The scope of sp-centered carbanions is limited to alkynylcuprates. Enolates and silyl enol ethers, the most widely used class of carbon nucleophiles in electrophilic amination reactions, participate in amination, azidation and hydrazination reactions.

The primary application of alkylmetal reagents in electrophilic amination reactions is the synthesis of hindered amines, many of which are difficult to prepare through nucleophilic displacement with an alkyl halide (nucleophilic amination). For instance, in the presence of a copper(II) catalyst, bulky organozinc reagents react with O-acylhydroxylamines to afford hindered amines.

Allylic metal species can be used to prepare allylic amines through electrophilic amination. Although allylic amines are usually prepared through nucleophilic amination of allylic halides, a few examples of electrophlic amination of allylic substrates are known. In the example below, an allylic zirconium reagent (obtained by hydrozirconation) is trapped with an O-alkylhydroxylamine.

The electrophilic amination of enolates yields α-amino carbonyl compounds. When chiral oxazolidinones are used in conjunction with azo compounds, enantioselectivity is observed (see above). BINAP can also be used for this purpose in the amination of silyl enol ethers.

Aryl and heteroaryl organometallic reagents undergo many of the same transformations as their aliphatic counterparts. Formation of amines, hydrazines, and azides is possible through the use of various electrophilic aminating reagents. An example employing a nitrenoid reagent is shown below.

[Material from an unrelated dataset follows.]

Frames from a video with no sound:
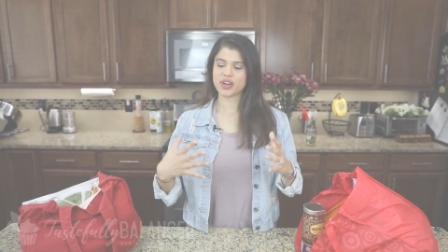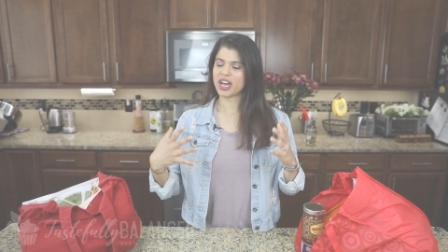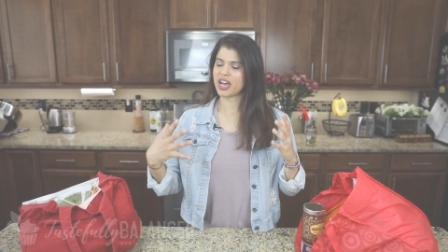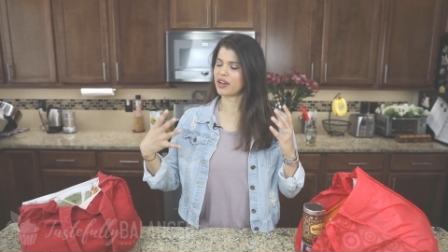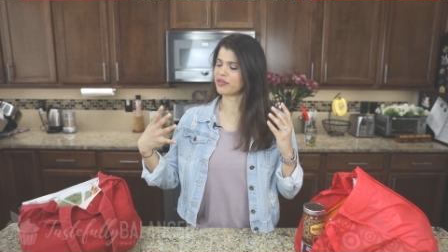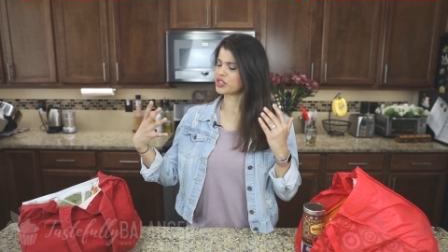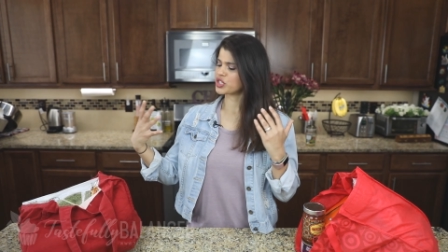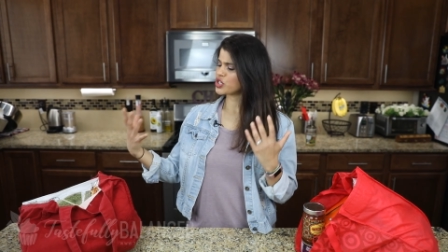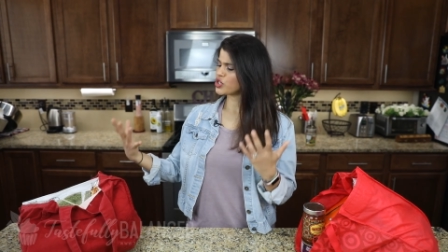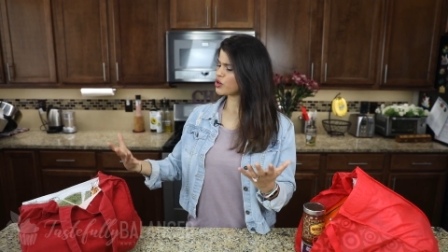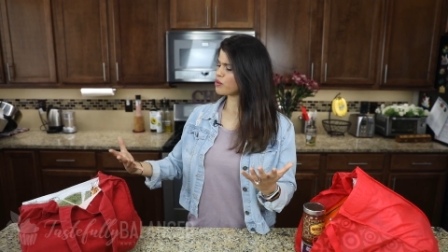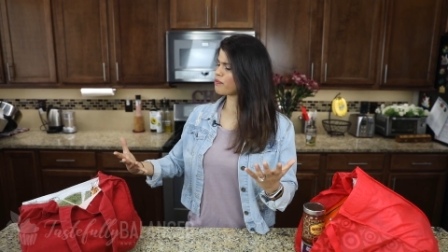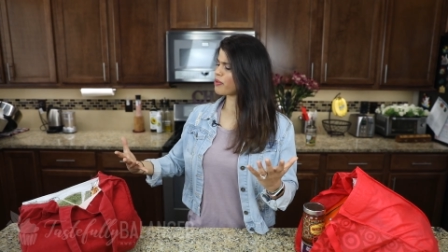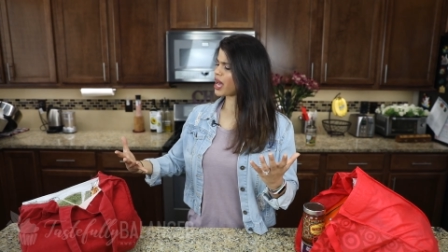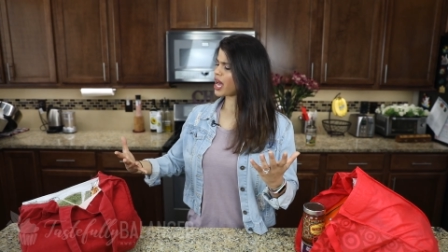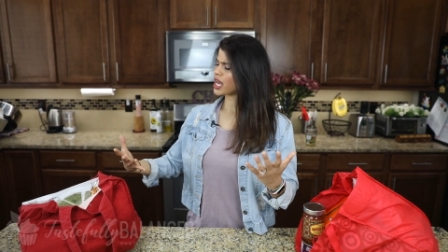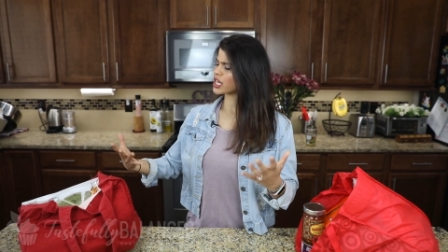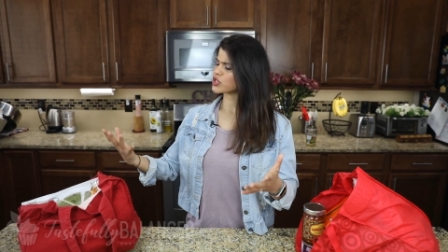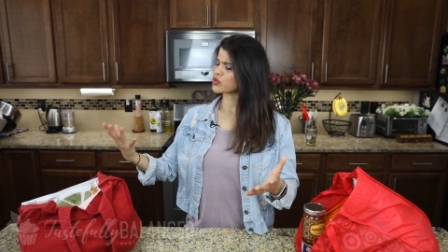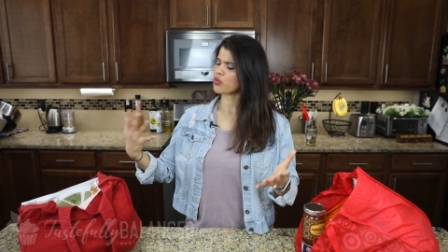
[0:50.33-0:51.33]
so I have 2
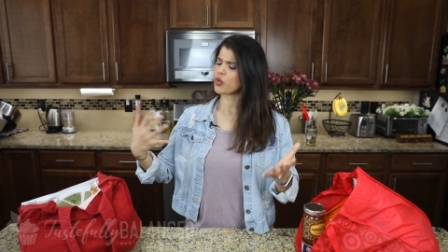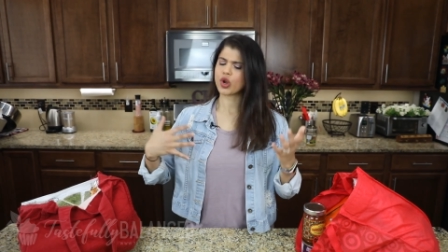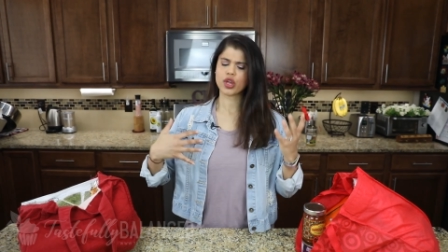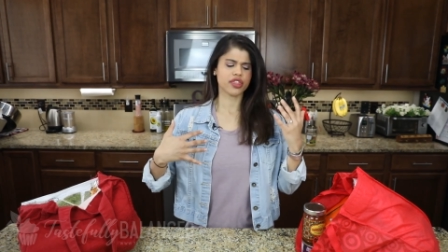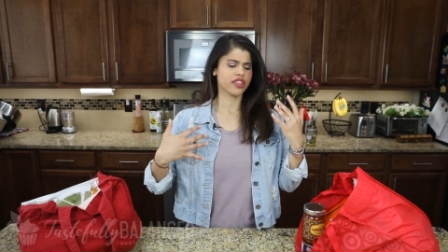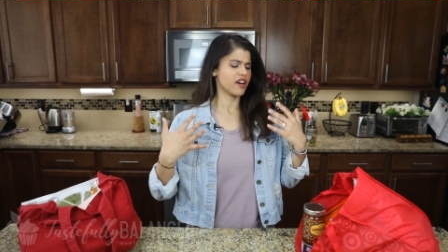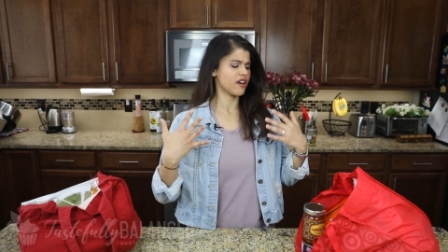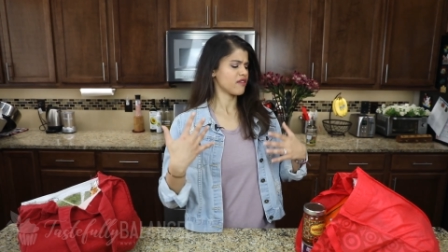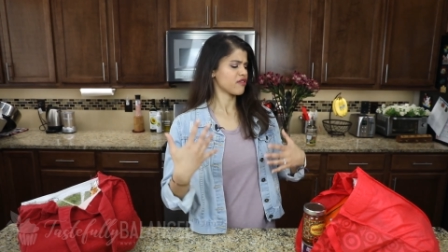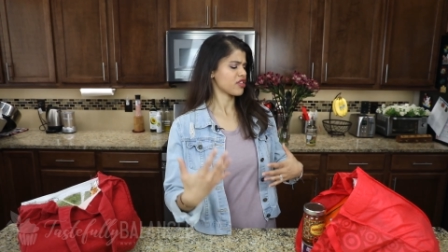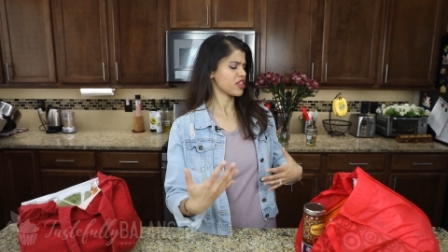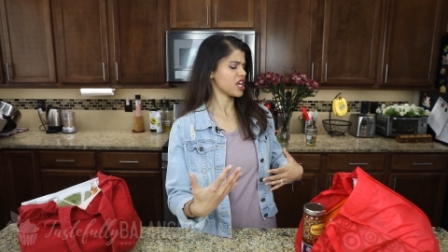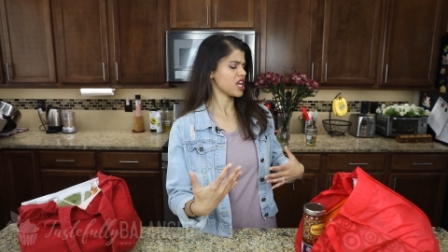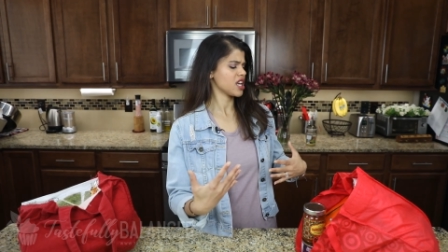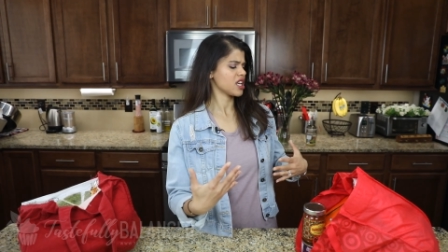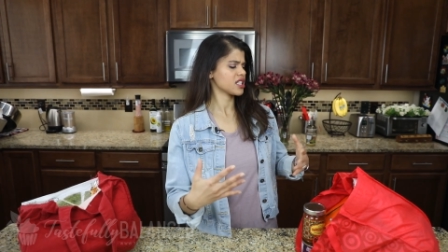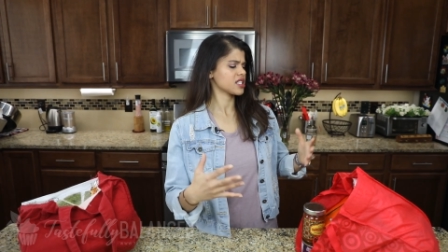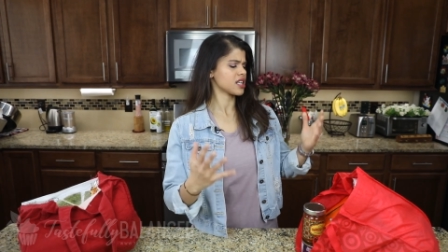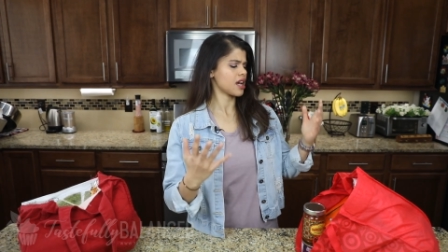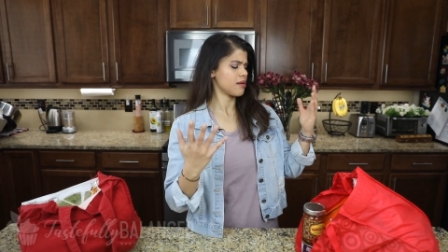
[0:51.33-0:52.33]
bags worth of things.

Intramolecular amination is possible, and has been used to prepare small and medium rings. In the example below, deprotonation of an activated methylene compound containing an O-phosphinoylhydroxylamine led to the cyclic amine shown.

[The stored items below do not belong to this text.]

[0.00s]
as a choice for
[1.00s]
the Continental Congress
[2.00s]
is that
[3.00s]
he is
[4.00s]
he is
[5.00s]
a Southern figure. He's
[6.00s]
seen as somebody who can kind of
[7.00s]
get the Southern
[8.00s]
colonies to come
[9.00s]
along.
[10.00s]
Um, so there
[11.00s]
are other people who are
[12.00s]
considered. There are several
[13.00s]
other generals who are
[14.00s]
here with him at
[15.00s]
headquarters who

==Comparison with other methods==
Several other methods for the electrophilic formation of C-N bonds are available. Nitrites and nitrates can be used to form oximes and nitro compounds, respectively. Additionally, organoboranes can serve the role of the nucleophile and often provide higher yields with fewer complications than analogous carbanions. The Neber rearrangement offers an alternative to electrophilic amination through the intermediacy of an azirine.

==Typical conditions==
The wide variety of electrophilic aminating reagents precludes generalization of reaction conditions. Electrophilic nitrogen sources are, however, either toxic or explosive in general. Great care should be taken while handling these reagents. Many electrophilic nitrogen sources do not provide amines immediately, but a number of methods exist to generate the corresponding amines.
- Tosylamines: tributyltin hydride
- Azo compounds: H_{2}/Pd
- Triazenes: sodium borohydride
- Azides: H_{2}/Pd, H_{2}/Pt, lithium aluminum hydride, triphenylphosphine

Conversion to other nitrogen-containing functionality, including enamines, imines, and amides, is also possible.